WHAT YOU ARE ASKED TO DO =
Return each line in the records below that includes "video".

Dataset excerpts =
━━━━━━━━━━━━━━━━━━━━━━━━━━━━━━

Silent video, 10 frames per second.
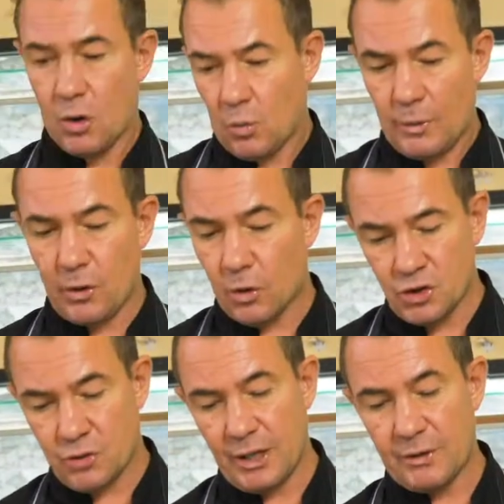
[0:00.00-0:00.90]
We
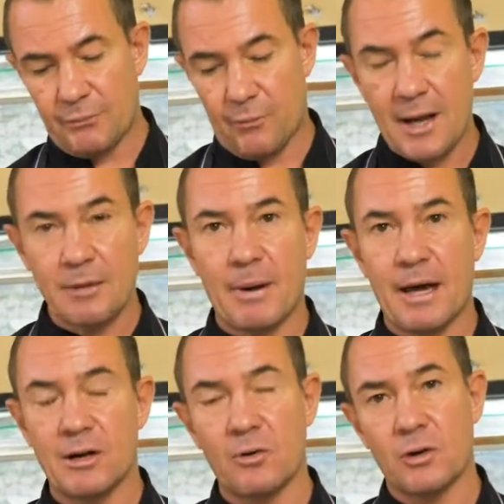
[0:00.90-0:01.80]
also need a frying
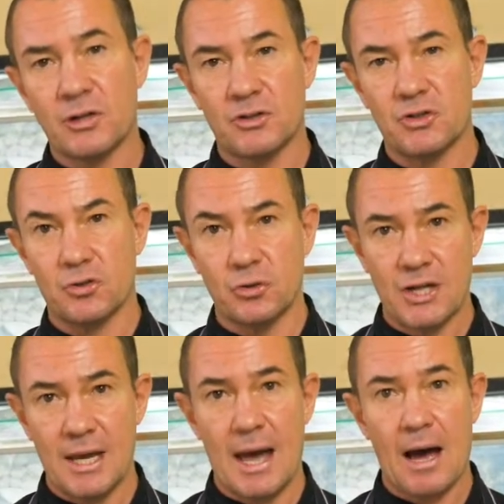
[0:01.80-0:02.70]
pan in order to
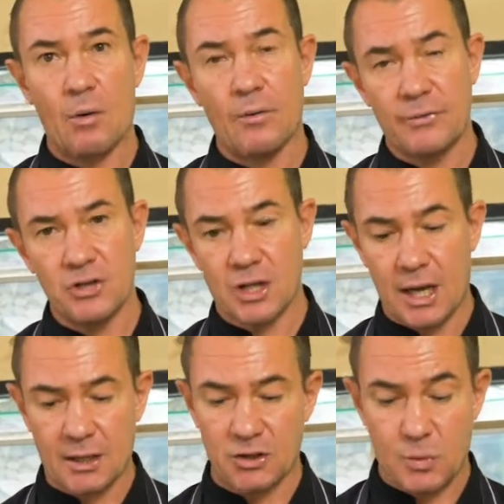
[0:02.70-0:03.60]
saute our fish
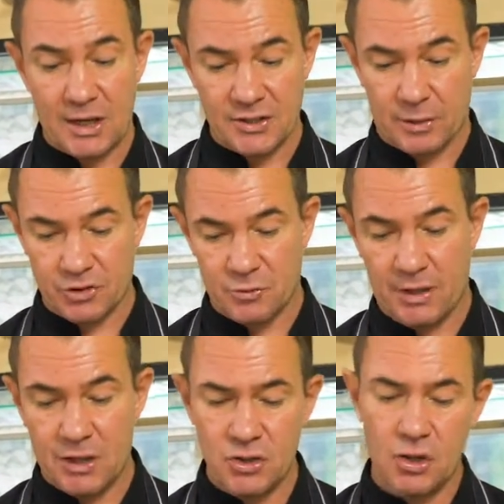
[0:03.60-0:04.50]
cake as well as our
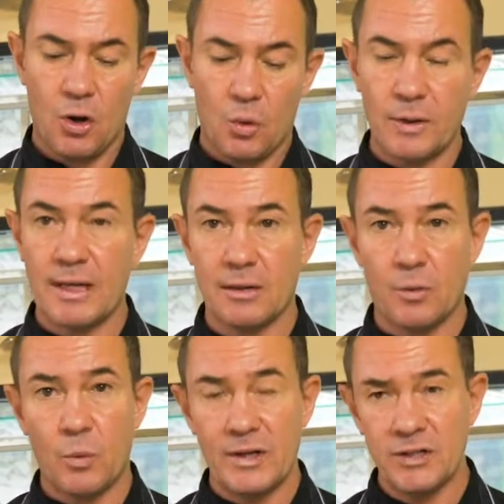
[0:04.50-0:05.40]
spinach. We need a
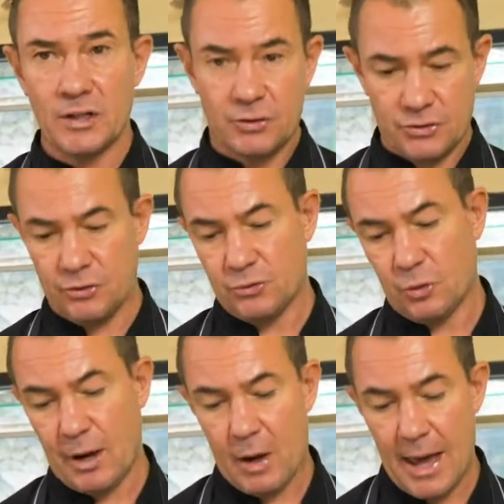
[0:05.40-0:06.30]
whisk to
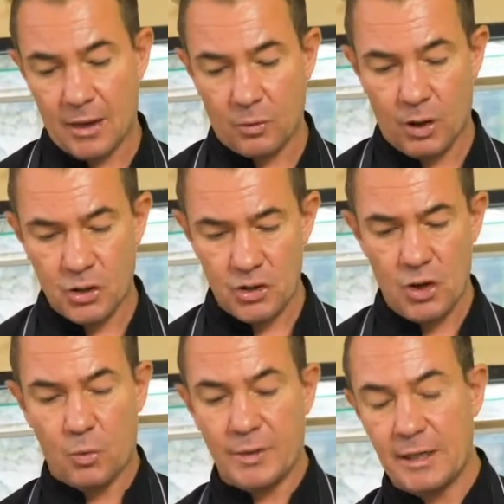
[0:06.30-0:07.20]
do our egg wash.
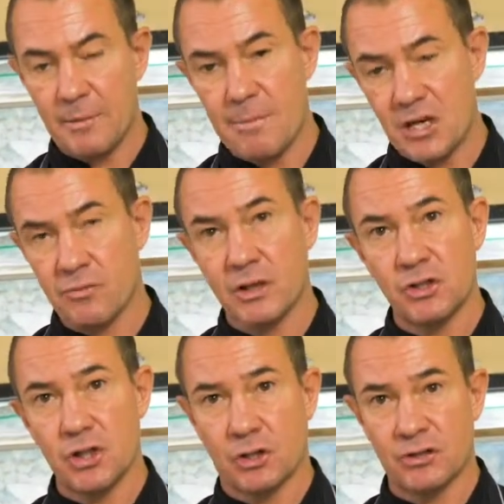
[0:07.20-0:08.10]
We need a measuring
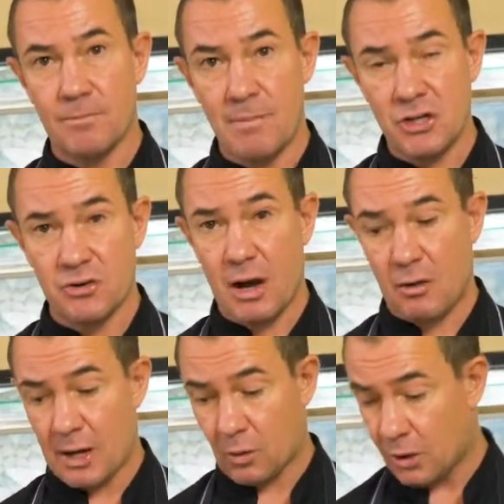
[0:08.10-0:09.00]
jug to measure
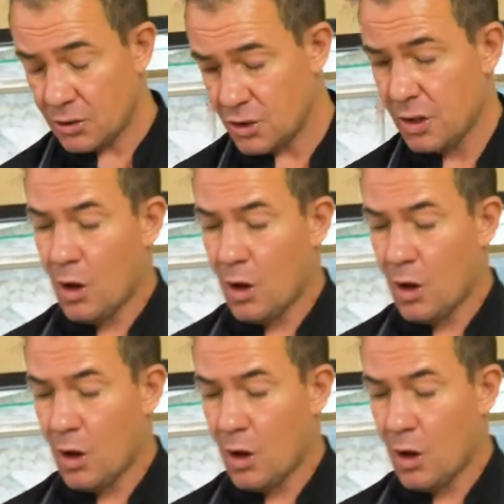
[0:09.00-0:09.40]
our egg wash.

━━━━━━━━━━━━━━━━━━━━━━━━━━━━━━

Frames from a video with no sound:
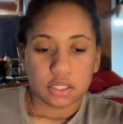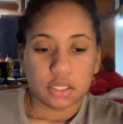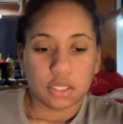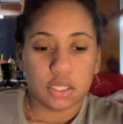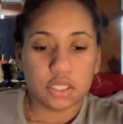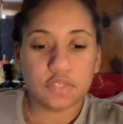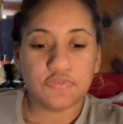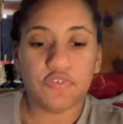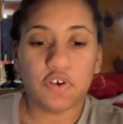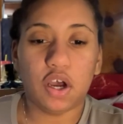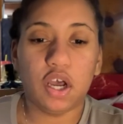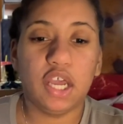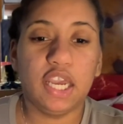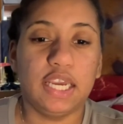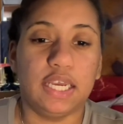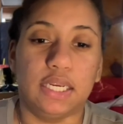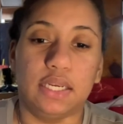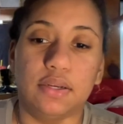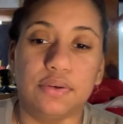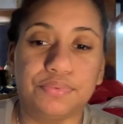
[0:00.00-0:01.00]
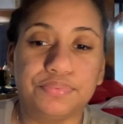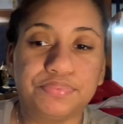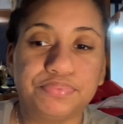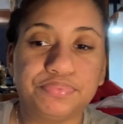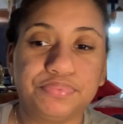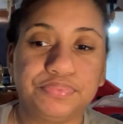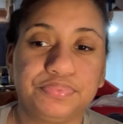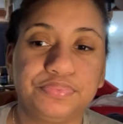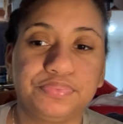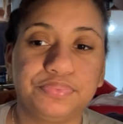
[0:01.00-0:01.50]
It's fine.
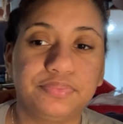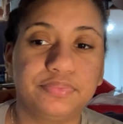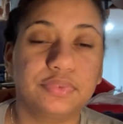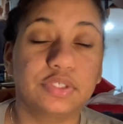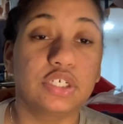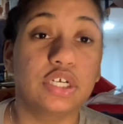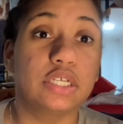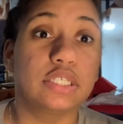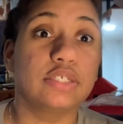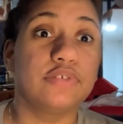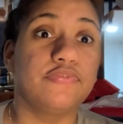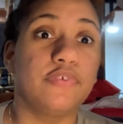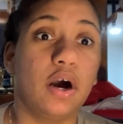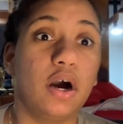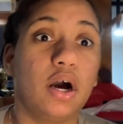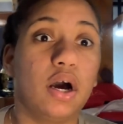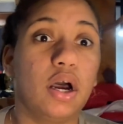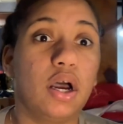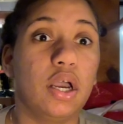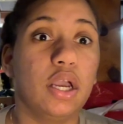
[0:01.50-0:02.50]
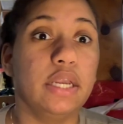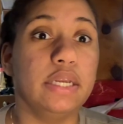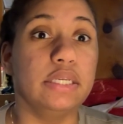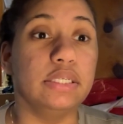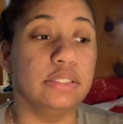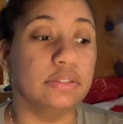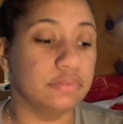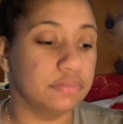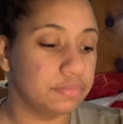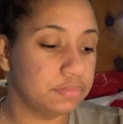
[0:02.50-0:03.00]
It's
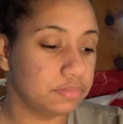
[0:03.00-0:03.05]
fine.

━━━━━━━━━━━━━━━━━━━━━━━━━━━━━━

WRITTEN SOLUTION =
Silent video, 10 frames per second.
Frames from a video with no sound:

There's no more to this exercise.